Quando Enea toccò le coste del Lazio si avverò la profezia che prevedeva che gli esuli, affamati, si sarebbero addirittura “mangiati le mense”. Con questo termine Virgilio intendeva delle focacce di farro, di cui i Romani erano ghiotti, e che utilizzavano come supporto al cibo, detto appunto il “companatico”. In realtà, all’epoca della guerra di Troia, i Greci di oltre mille anni prima mangiavano probabilmente dischi di orzo, chiamati “a pitta”, cioè pita, pide, piada, pizza che avevano imparato a far lievitare in Egitto, aggiungendovi mezzo bicchiere di birra.
E proprio il pane lievitato, quando venne importato a Roma, molti secoli dopo Enea, divenne omaggio agli dei, cibo benaugurale nei matrimoni, munizione per gli eserciti e, più tardi, simbolo di cristianità nel rito bizantino: la “prosfora”, offerta.
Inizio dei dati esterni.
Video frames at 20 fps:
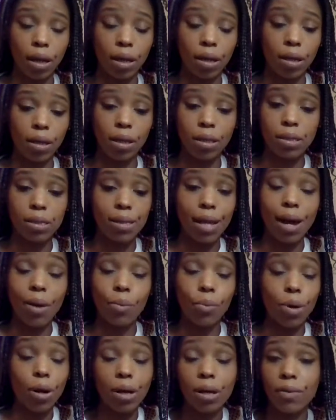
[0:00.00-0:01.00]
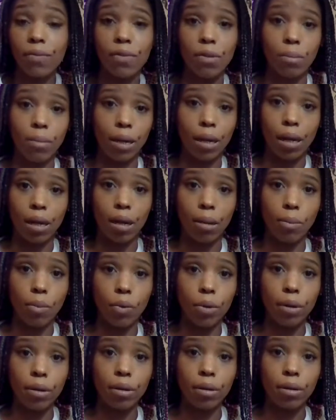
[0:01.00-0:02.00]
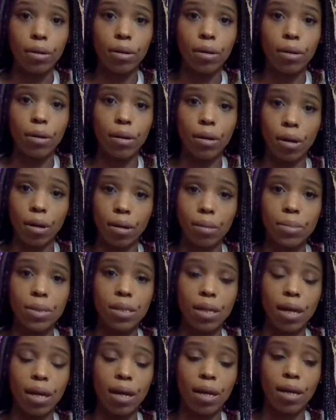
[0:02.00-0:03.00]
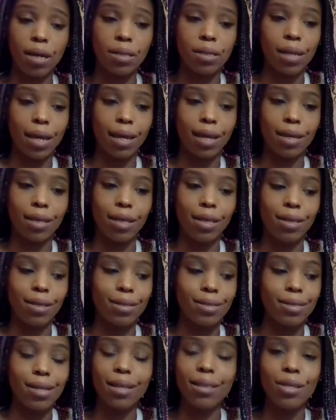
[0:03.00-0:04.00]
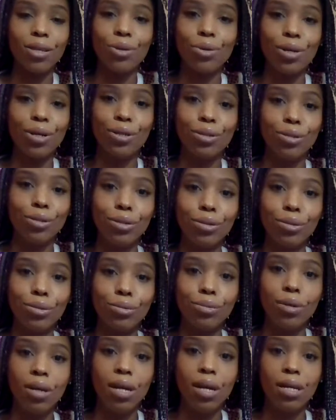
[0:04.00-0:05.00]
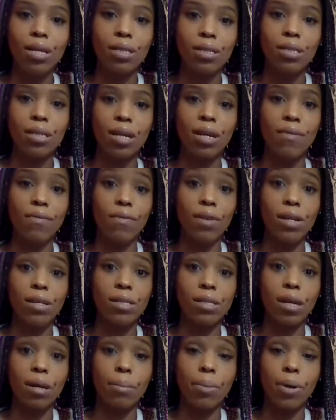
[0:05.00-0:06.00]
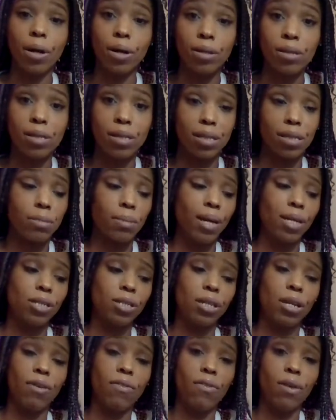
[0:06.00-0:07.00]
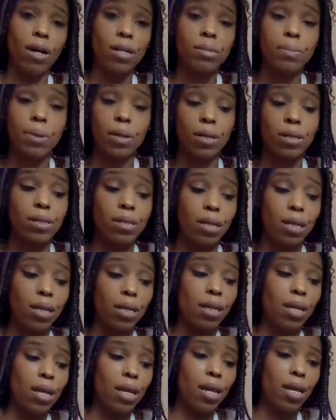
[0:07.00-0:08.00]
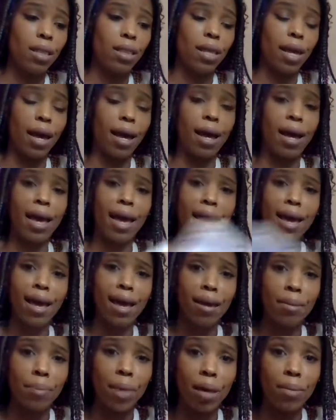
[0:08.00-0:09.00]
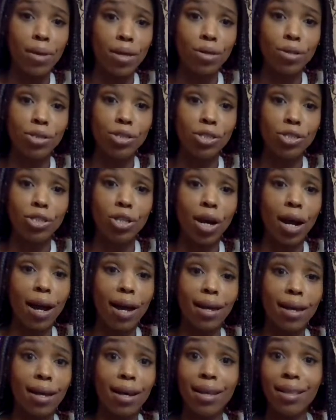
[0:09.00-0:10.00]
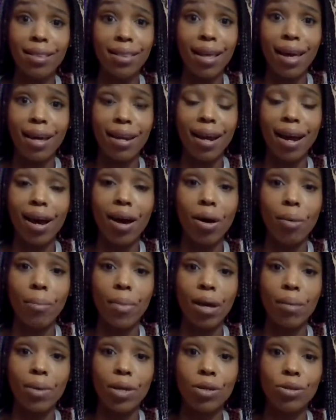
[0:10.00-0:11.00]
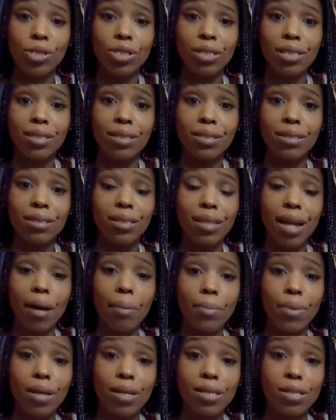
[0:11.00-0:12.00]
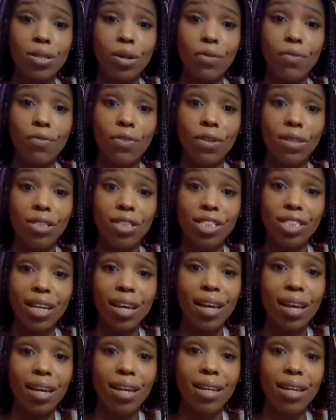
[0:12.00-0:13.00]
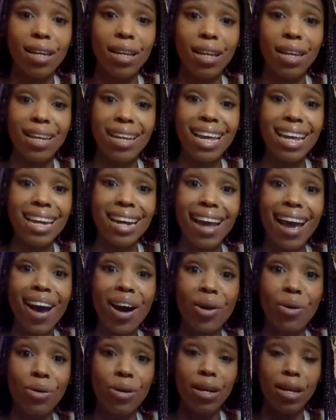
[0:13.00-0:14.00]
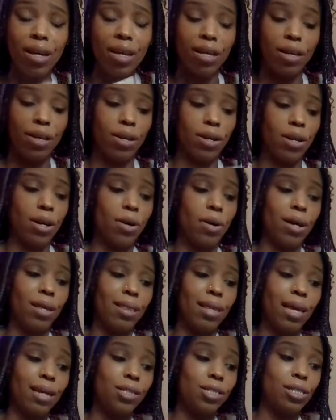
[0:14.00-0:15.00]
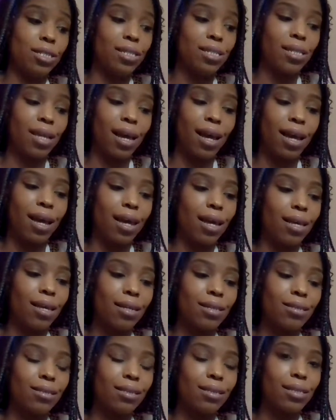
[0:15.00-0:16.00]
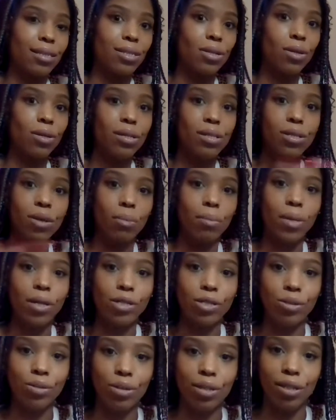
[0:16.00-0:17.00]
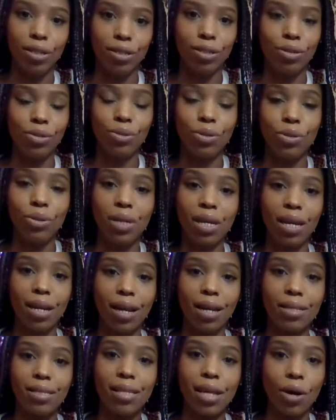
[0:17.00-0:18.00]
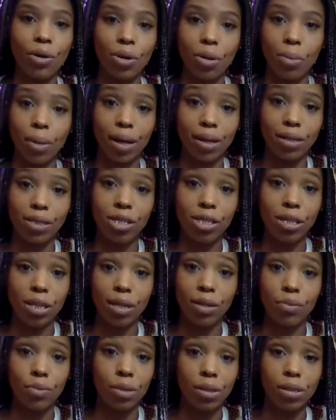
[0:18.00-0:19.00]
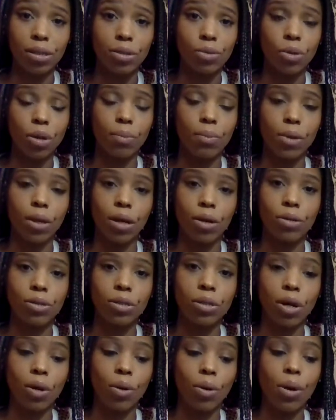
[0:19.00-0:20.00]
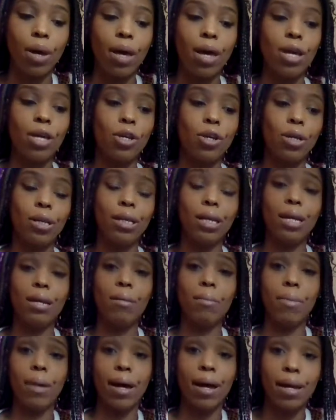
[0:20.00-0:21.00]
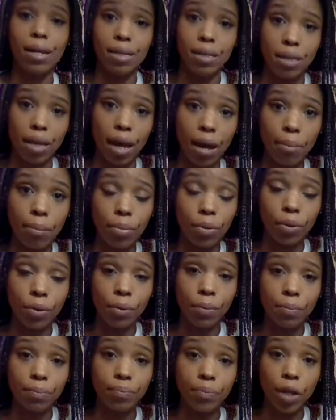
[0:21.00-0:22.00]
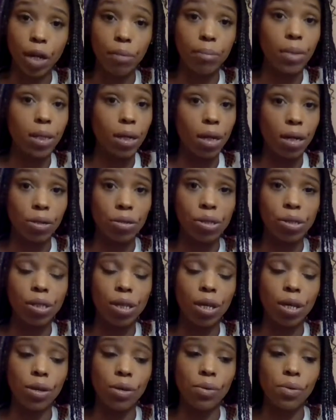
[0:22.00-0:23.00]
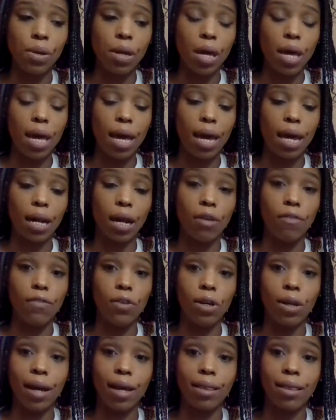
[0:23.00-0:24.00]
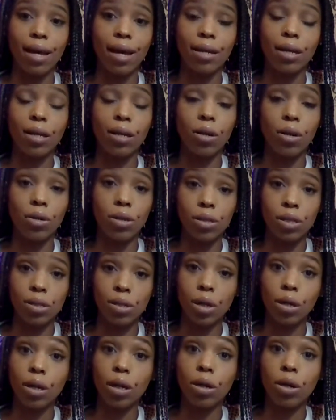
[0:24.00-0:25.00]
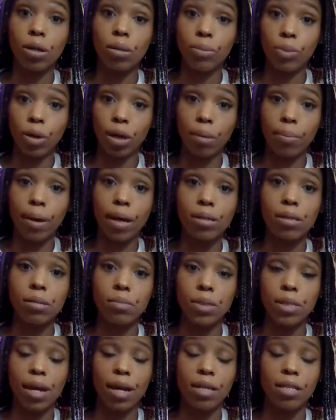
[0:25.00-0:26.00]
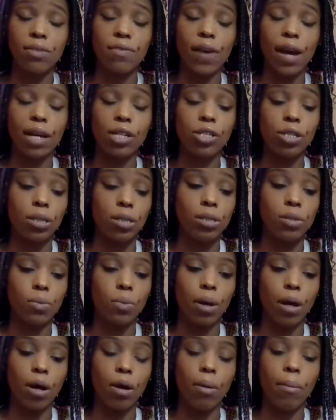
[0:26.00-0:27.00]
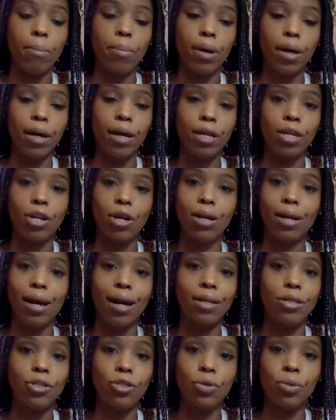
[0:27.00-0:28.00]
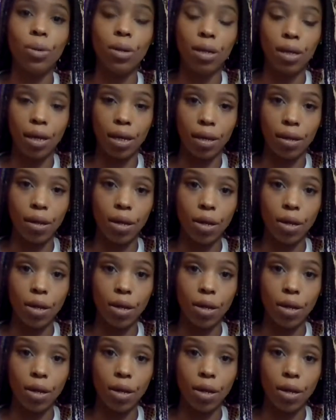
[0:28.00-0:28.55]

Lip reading: It's not working for me anymore. You know what I'm saying? It's like there's nothing you can do to convince a person, especially a false person, that, hey, maybe you should try cutting that out. Maybe you should stop being so full of shit. Let it out. You know, and they're just like, there's only so much you can do. You cannot tell nobody shit, really, Scorpio. So you're leading by example, unbeknownst to you, and I feel like that alone is going to bring about some satisfaction as well. But you're not doing it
Oggi la proposta di un piccolo pezzo di pane e di un bicchiere d’acqua all’arrivo in un grande ristorante, rinnova il medesimo omaggio, pulisce la bocca dalle ore di digiuno e, stimolando la salivazione, prepara lo stomaco a digerire il cibo e le secrezioni pancreatiche a processarlo. Quando però il pane sia troppo, in pletoriche varietà e aromatizzazioni, riproposte a caso durante tutto il pasto, l’effetto sarà il contrario: inappetenza, difficoltà di digestione, inutile assunzione di calorie. Quando poi, perfino presso gli chef più blasonati, il pane non sia perfettamente lievitato e cotto -perché la panetteria è arte difficile, diversa dalla cucina, e necessita di minor tecnica ma di maggiore esperienza perfino della pasticceria- il risultato sarà quello di un’offerta sacrilega e indigesta, per il corpo e per lo spirito.